WORK INSTRUCTIONS.
Print every line of the material below exactly as it stands, but omit the pictures.

ENTRIES SUPPLIED.
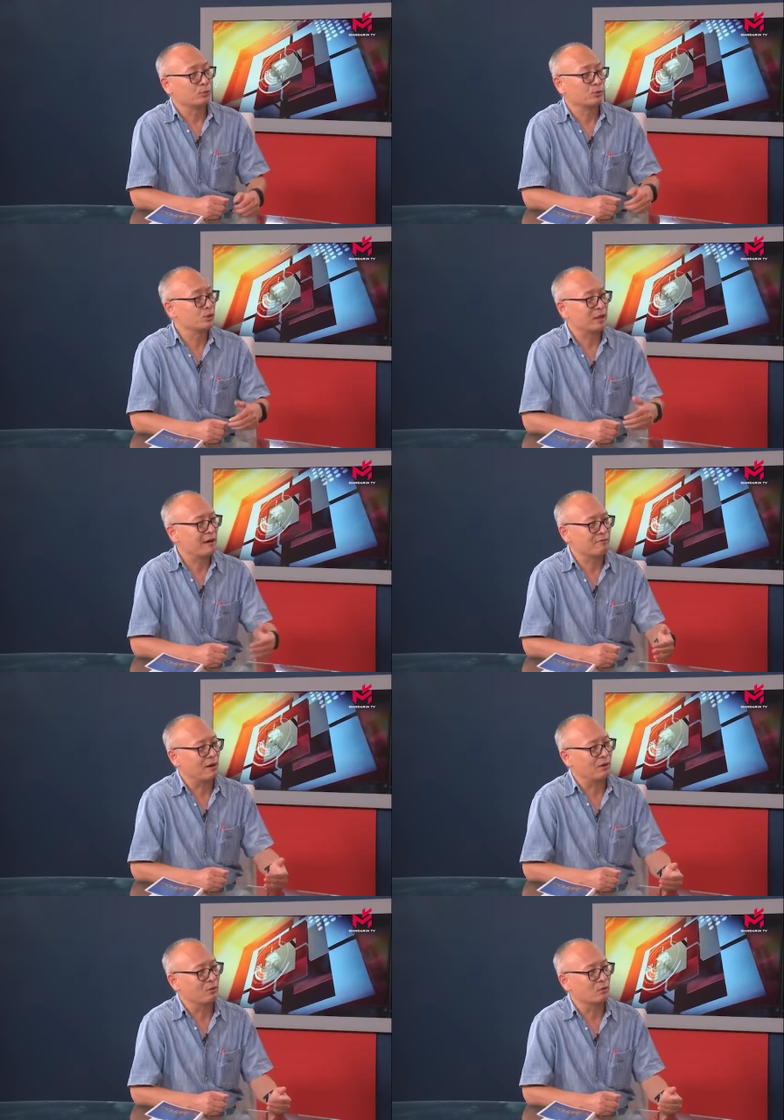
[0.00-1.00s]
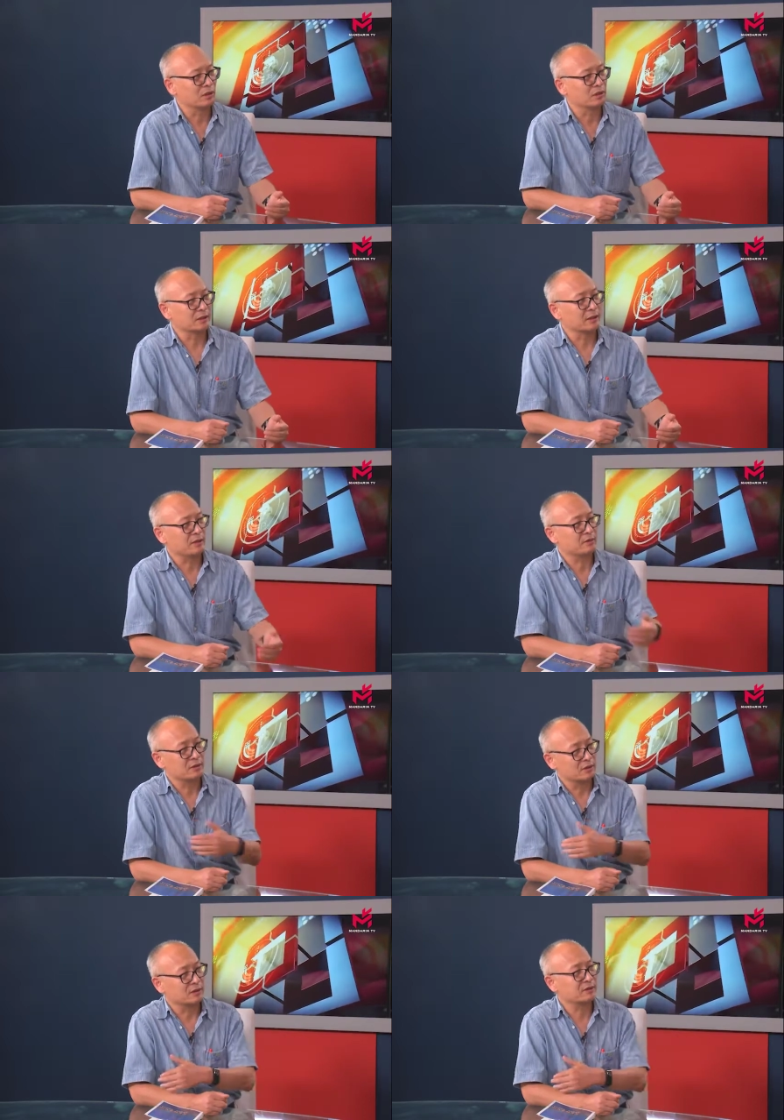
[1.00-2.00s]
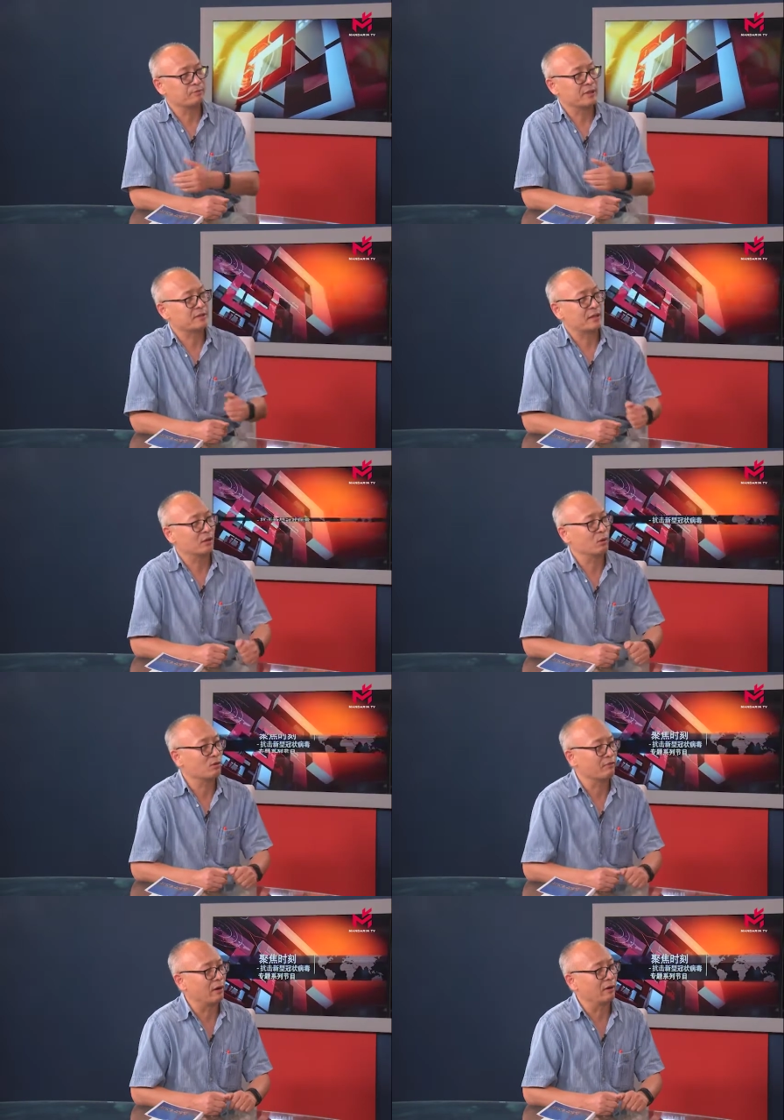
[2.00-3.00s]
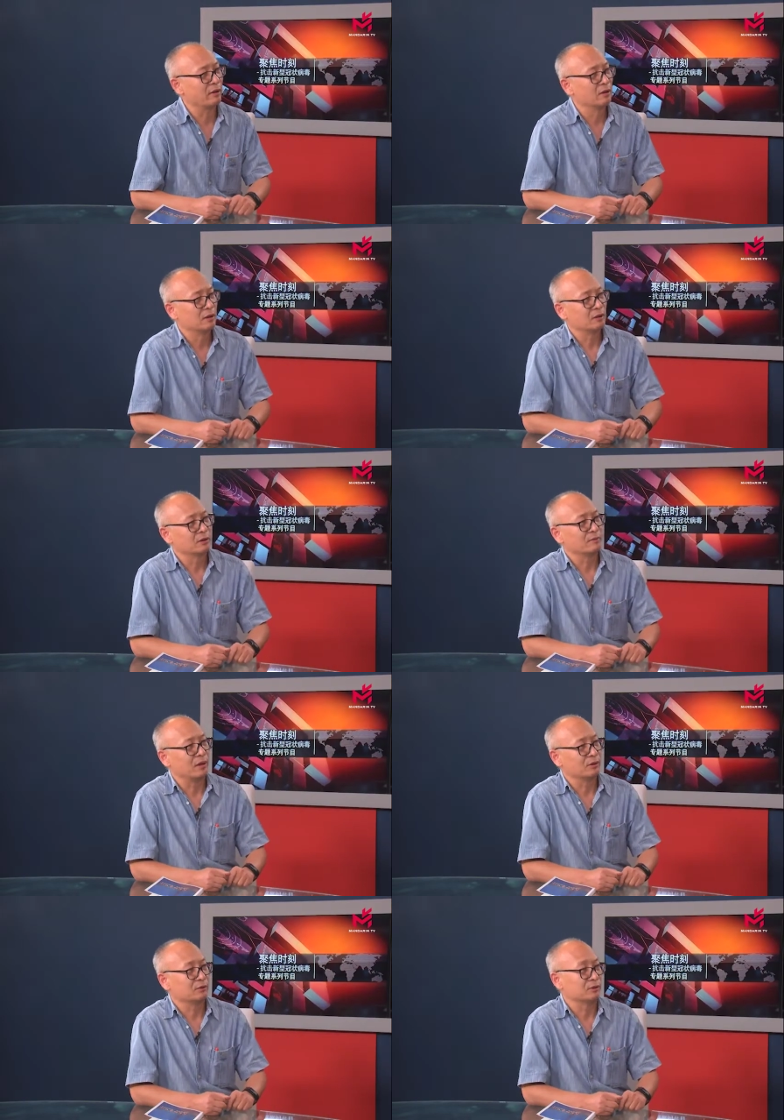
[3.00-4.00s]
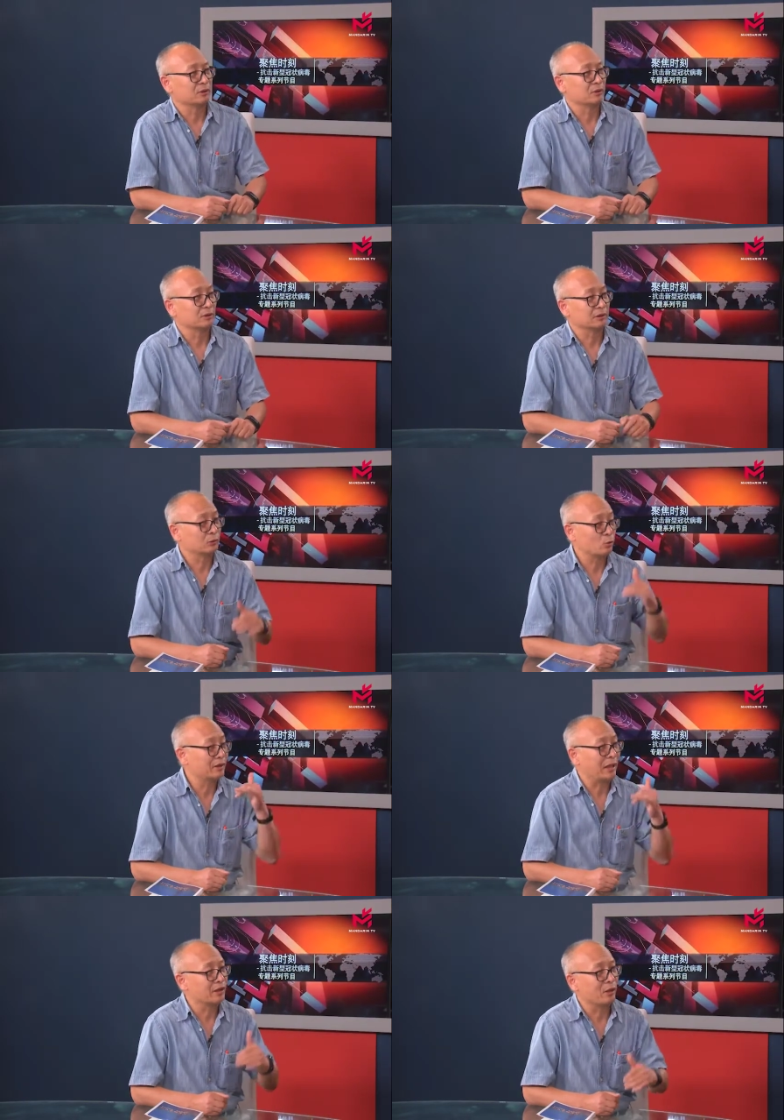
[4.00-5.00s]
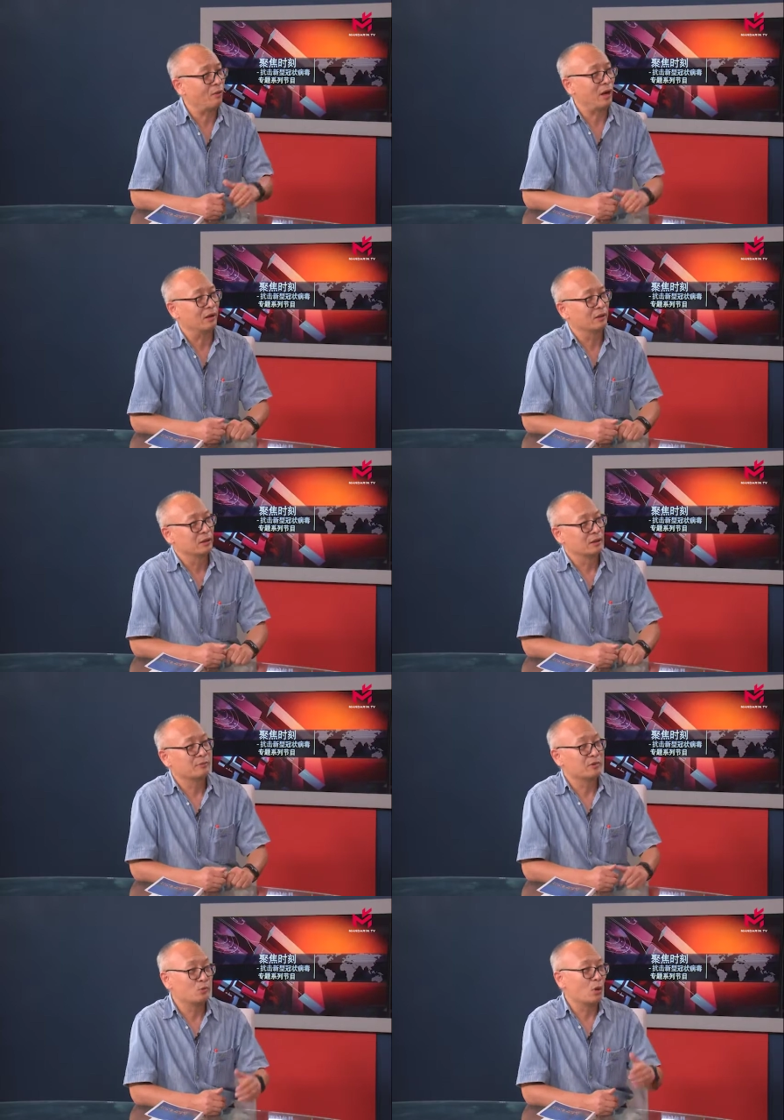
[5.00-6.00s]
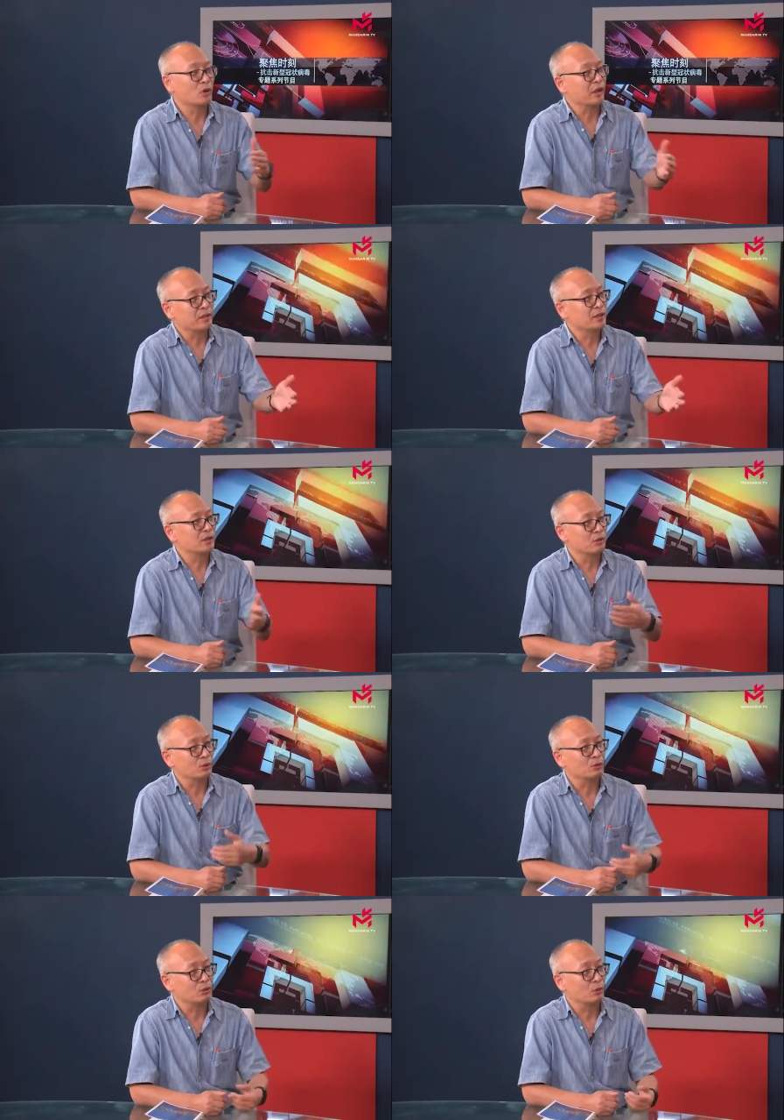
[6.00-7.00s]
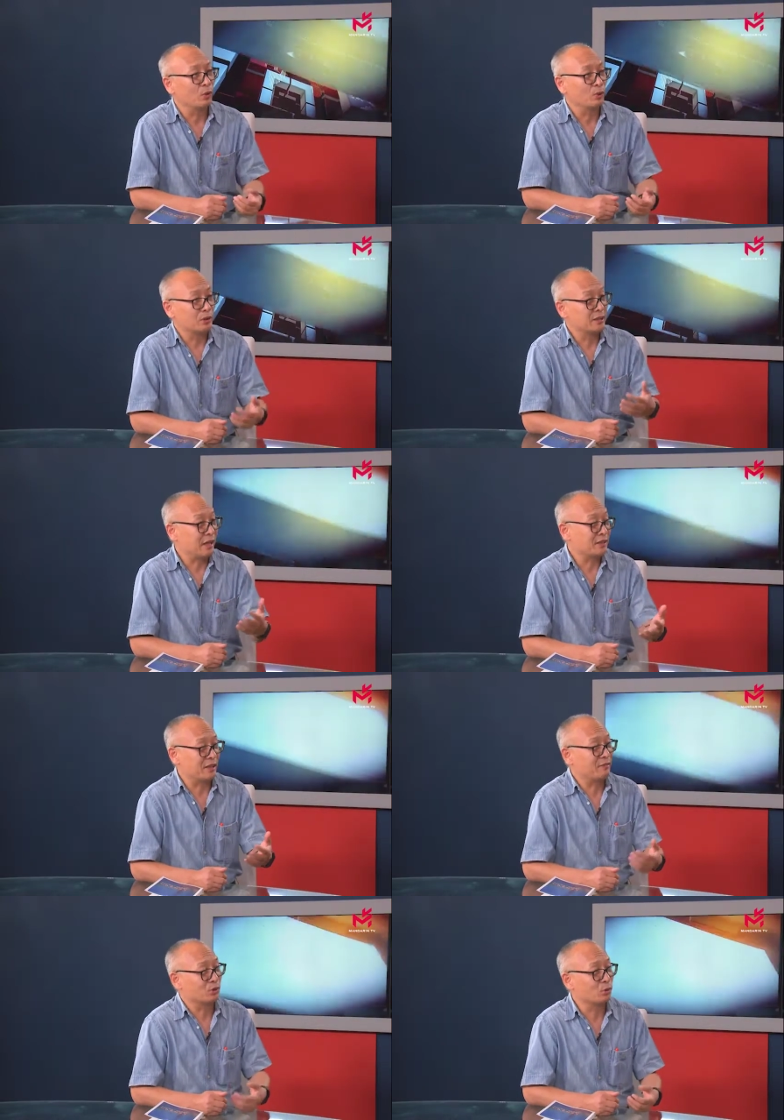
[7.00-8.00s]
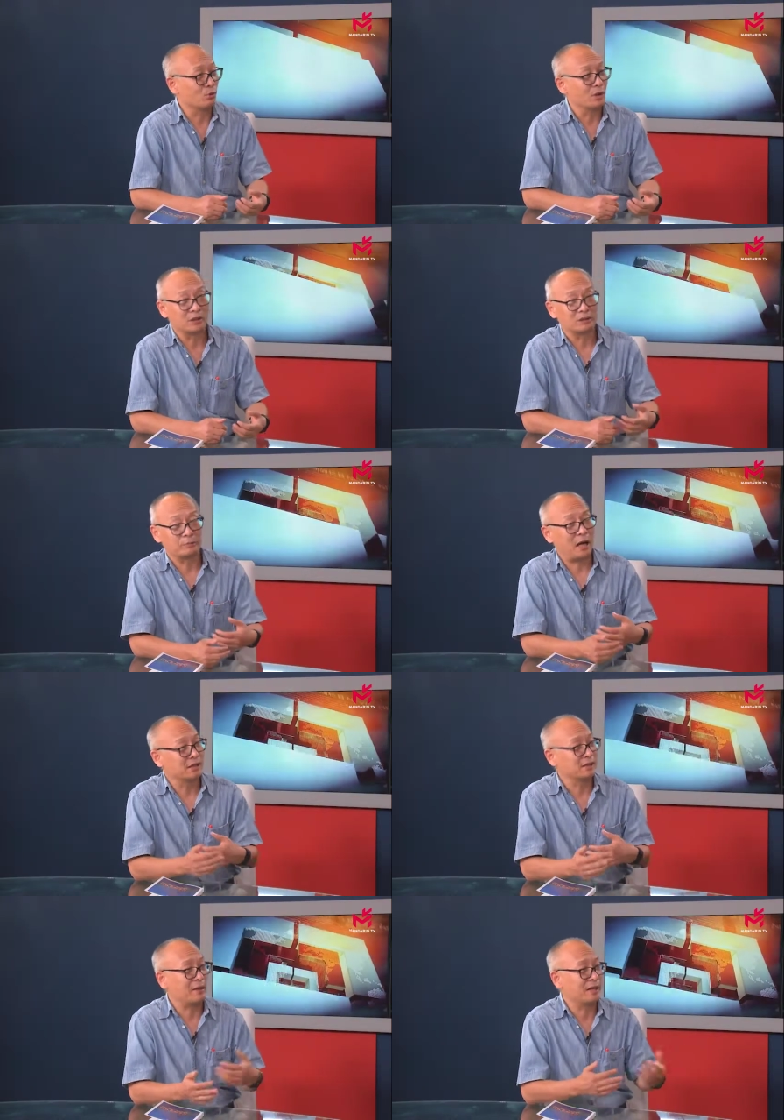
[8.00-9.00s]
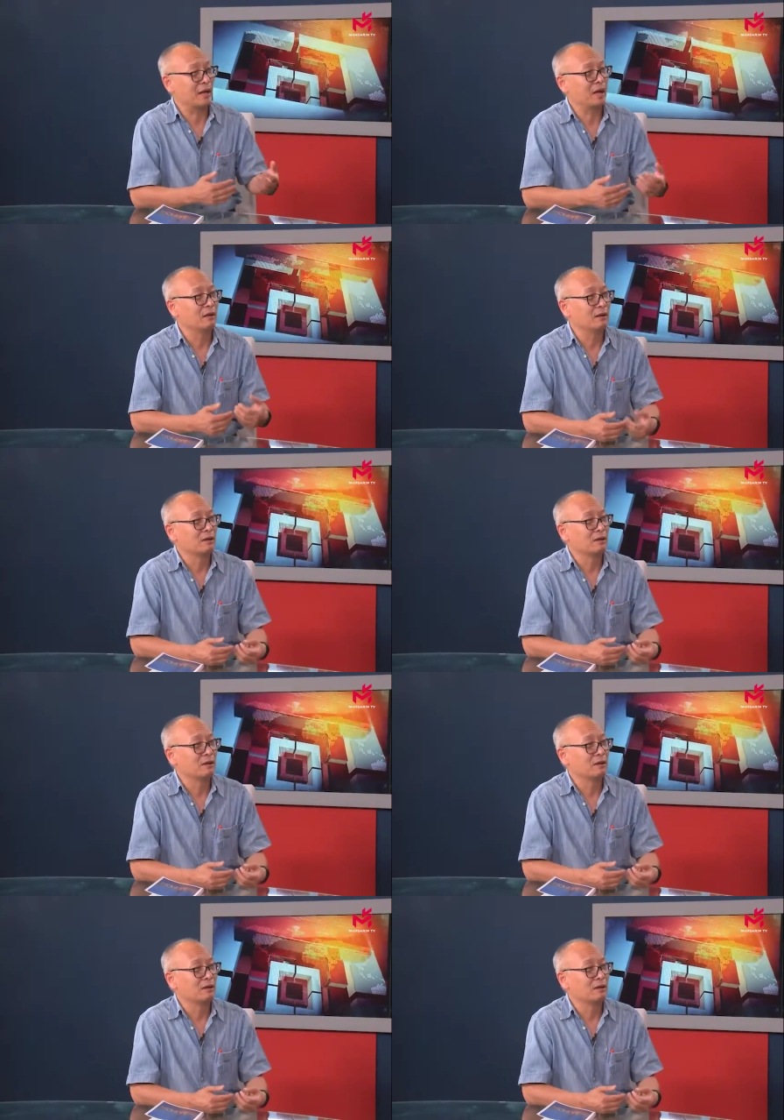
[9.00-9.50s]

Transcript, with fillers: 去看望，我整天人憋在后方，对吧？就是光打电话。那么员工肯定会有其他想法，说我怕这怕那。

SOLVED PROBLEM.
[0.00-1.00s]
[1.00-2.00s]
[2.00-3.00s]
[3.00-4.00s]
[4.00-5.00s]
[5.00-6.00s]
[6.00-7.00s]
[7.00-8.00s]
[8.00-9.00s]
[9.00-9.50s]

Transcript, with fillers: 去看望，我整天人憋在后方，对吧？就是光打电话。那么员工肯定会有其他想法，说我怕这怕那。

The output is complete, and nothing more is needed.